Saved data entries:
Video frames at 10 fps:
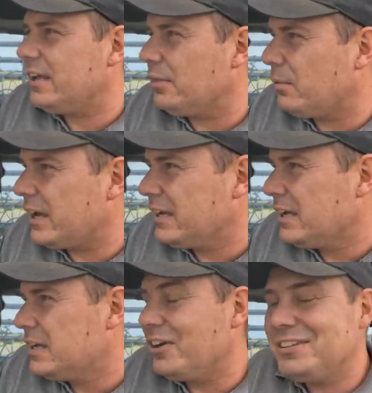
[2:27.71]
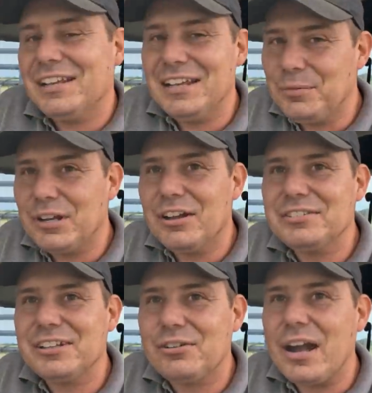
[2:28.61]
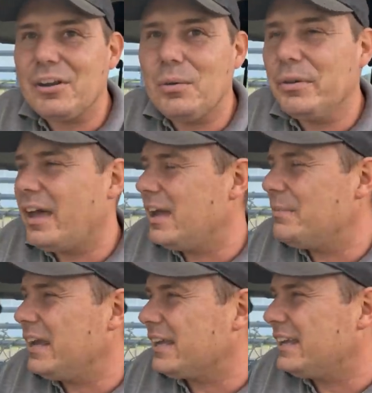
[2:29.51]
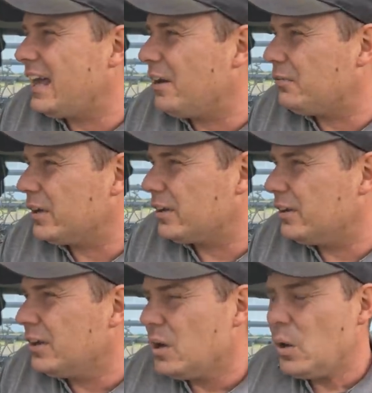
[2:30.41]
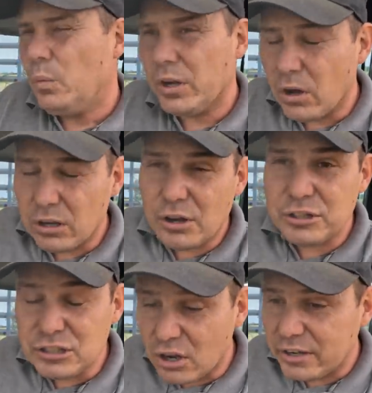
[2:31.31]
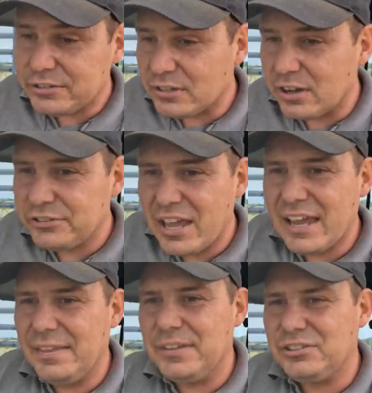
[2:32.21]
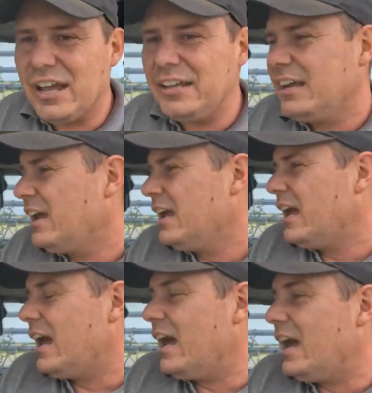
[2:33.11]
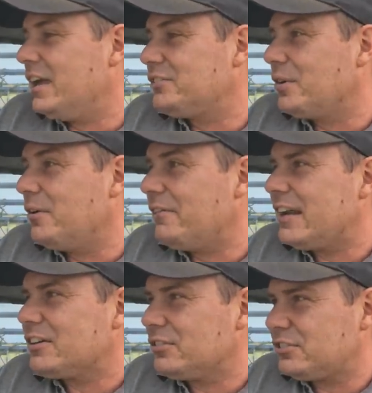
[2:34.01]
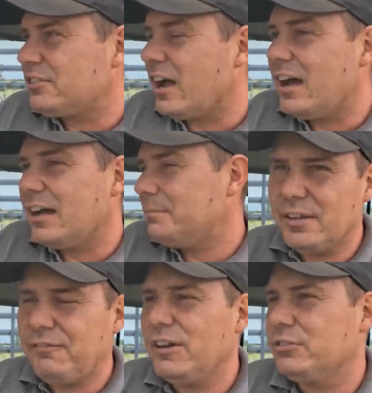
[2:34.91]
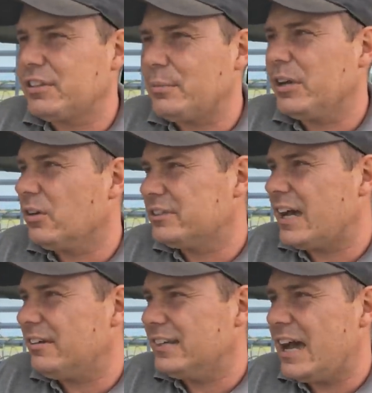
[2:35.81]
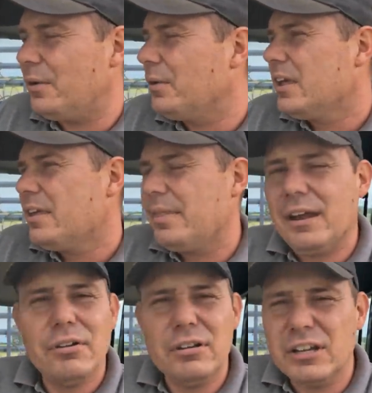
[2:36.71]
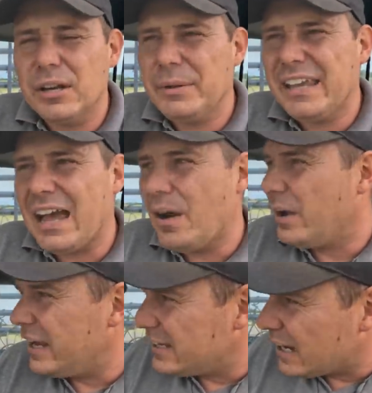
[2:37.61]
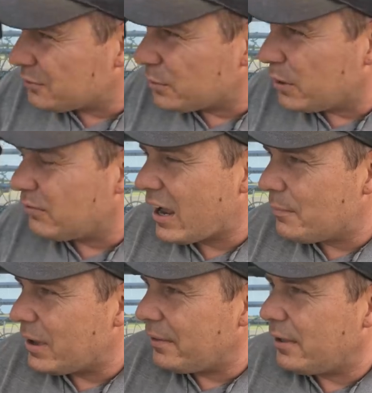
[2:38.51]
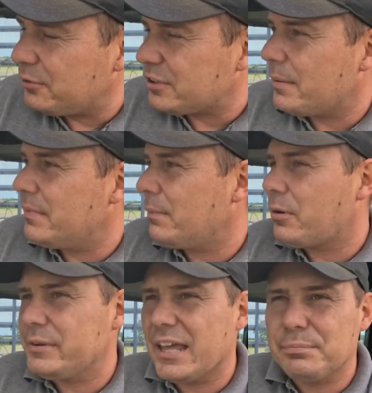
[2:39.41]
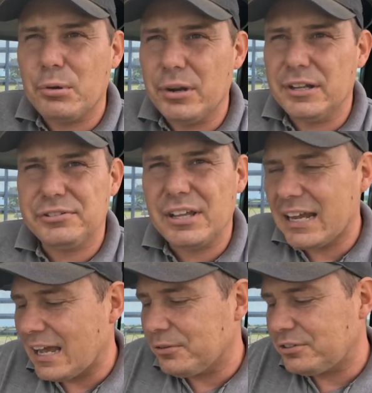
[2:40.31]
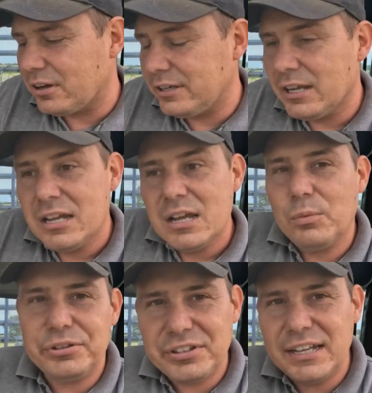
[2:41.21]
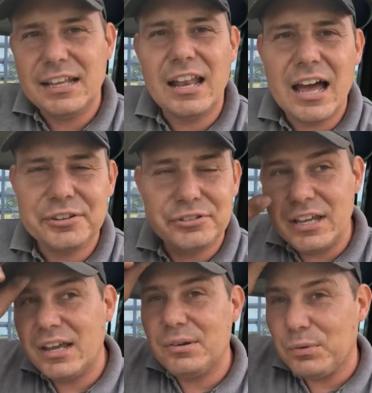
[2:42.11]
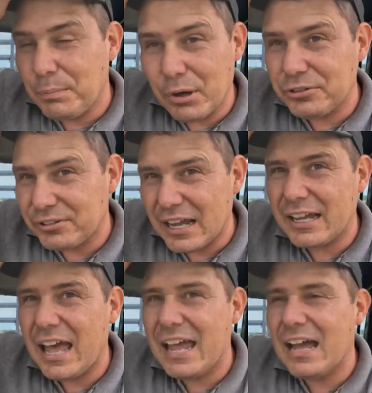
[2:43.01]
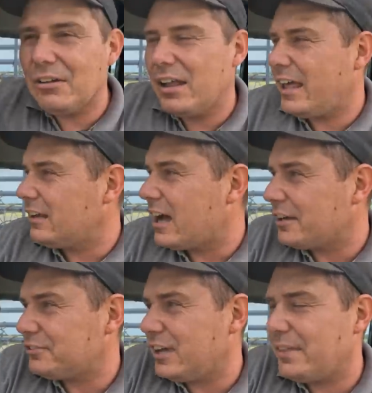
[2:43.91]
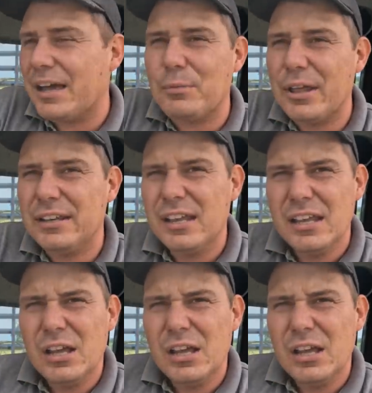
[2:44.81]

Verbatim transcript: it either way. Ideally, we'd like to crack on with the haymaking now if we could. We've got a load of nice, nice hay in the shed. Uh, so we've had a good start. The fields that we got down now they're only going to be cow hay now so we'll round bale those up they'll probably get put in a stack outside we seen it last year we put a stack of hay out there last year that went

- Task objective:
Word for word, set down each record shown above, omitting the pictures.

- Result below:
Video frames at 10 fps:
[2:27.71]
[2:28.61]
[2:29.51]
[2:30.41]
[2:31.31]
[2:32.21]
[2:33.11]
[2:34.01]
[2:34.91]
[2:35.81]
[2:36.71]
[2:37.61]
[2:38.51]
[2:39.41]
[2:40.31]
[2:41.21]
[2:42.11]
[2:43.01]
[2:43.91]
[2:44.81]

Verbatim transcript: it either way. Ideally, we'd like to crack on with the haymaking now if we could. We've got a load of nice, nice hay in the shed. Uh, so we've had a good start. The fields that we got down now they're only going to be cow hay now so we'll round bale those up they'll probably get put in a stack outside we seen it last year we put a stack of hay out there last year that went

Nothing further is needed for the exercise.